### Exercise brief
Please return only the lines between the line with "[00:00:59.13]" and the final line of the entries, both included, and exclude pictures.

[Records from a data source]

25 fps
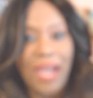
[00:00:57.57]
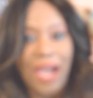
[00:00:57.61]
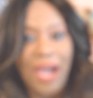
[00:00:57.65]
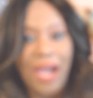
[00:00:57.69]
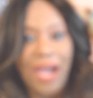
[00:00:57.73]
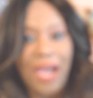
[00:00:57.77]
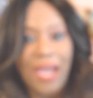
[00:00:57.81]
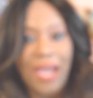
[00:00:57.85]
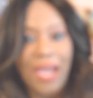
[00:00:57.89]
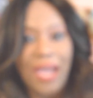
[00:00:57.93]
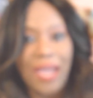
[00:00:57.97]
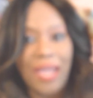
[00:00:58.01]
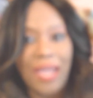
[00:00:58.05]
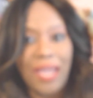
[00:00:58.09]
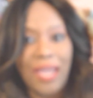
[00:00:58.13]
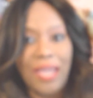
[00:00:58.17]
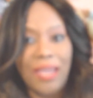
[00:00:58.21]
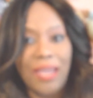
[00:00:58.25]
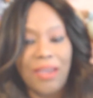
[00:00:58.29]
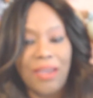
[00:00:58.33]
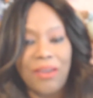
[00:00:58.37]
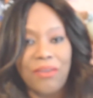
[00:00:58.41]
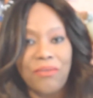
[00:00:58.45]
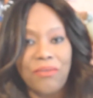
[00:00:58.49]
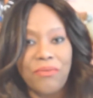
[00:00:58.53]
I
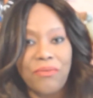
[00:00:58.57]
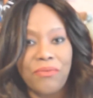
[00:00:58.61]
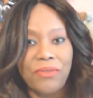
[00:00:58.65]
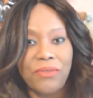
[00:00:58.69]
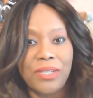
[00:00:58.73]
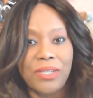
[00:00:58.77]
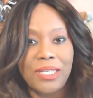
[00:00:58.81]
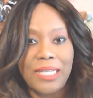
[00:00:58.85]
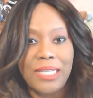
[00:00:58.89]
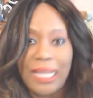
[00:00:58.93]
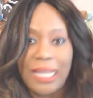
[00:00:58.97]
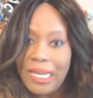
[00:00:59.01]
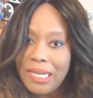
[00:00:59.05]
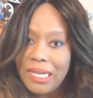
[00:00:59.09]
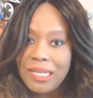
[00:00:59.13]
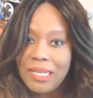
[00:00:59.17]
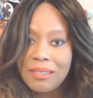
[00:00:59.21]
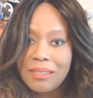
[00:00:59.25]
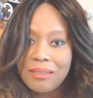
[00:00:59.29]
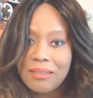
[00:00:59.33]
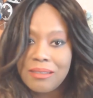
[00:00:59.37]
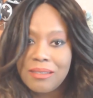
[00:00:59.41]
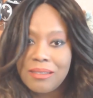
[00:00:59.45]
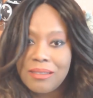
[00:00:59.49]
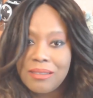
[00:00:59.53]
have
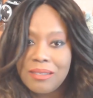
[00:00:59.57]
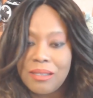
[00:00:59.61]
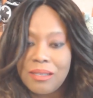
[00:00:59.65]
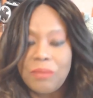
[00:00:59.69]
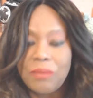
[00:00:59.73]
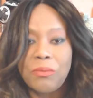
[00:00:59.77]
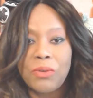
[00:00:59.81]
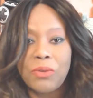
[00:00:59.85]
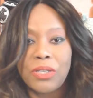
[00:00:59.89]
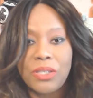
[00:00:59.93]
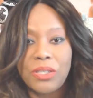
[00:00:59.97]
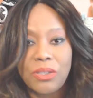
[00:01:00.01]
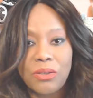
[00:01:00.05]
dated someone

### Exercise response
[00:00:59.13]
[00:00:59.17]
[00:00:59.21]
[00:00:59.25]
[00:00:59.29]
[00:00:59.33]
[00:00:59.37]
[00:00:59.41]
[00:00:59.45]
[00:00:59.49]
[00:00:59.53]
have
[00:00:59.57]
[00:00:59.61]
[00:00:59.65]
[00:00:59.69]
[00:00:59.73]
[00:00:59.77]
[00:00:59.81]
[00:00:59.85]
[00:00:59.89]
[00:00:59.93]
[00:00:59.97]
[00:01:00.01]
[00:01:00.05]
dated someone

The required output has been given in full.